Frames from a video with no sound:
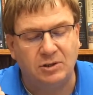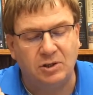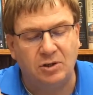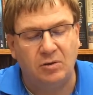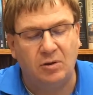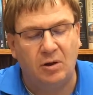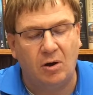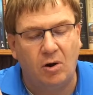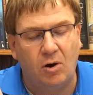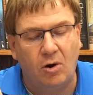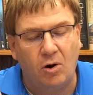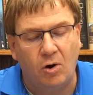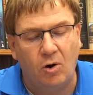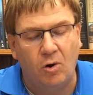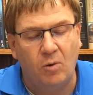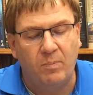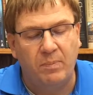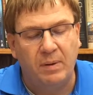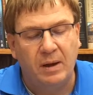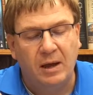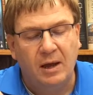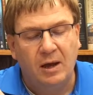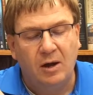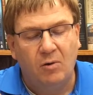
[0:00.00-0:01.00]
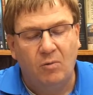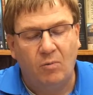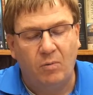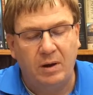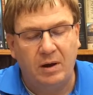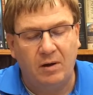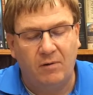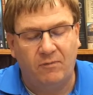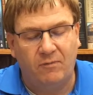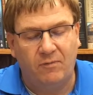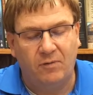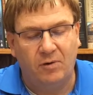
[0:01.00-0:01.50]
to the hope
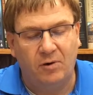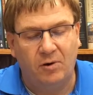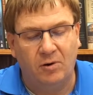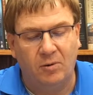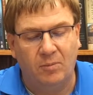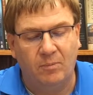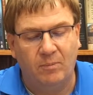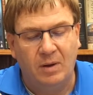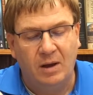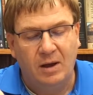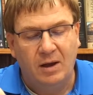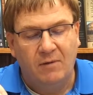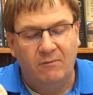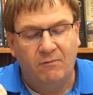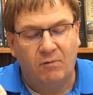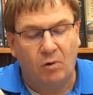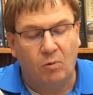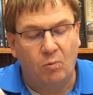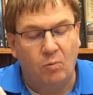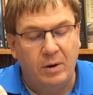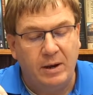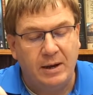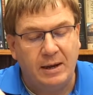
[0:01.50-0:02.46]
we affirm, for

------------------------------------

Work to be completed: Give the listing again in full, exactly as it is, but without its images.

Reply to the task:
Frames from a video with no sound:
[0:00.00-0:01.00]
[0:01.00-0:01.50]
to the hope
[0:01.50-0:02.46]
we affirm, for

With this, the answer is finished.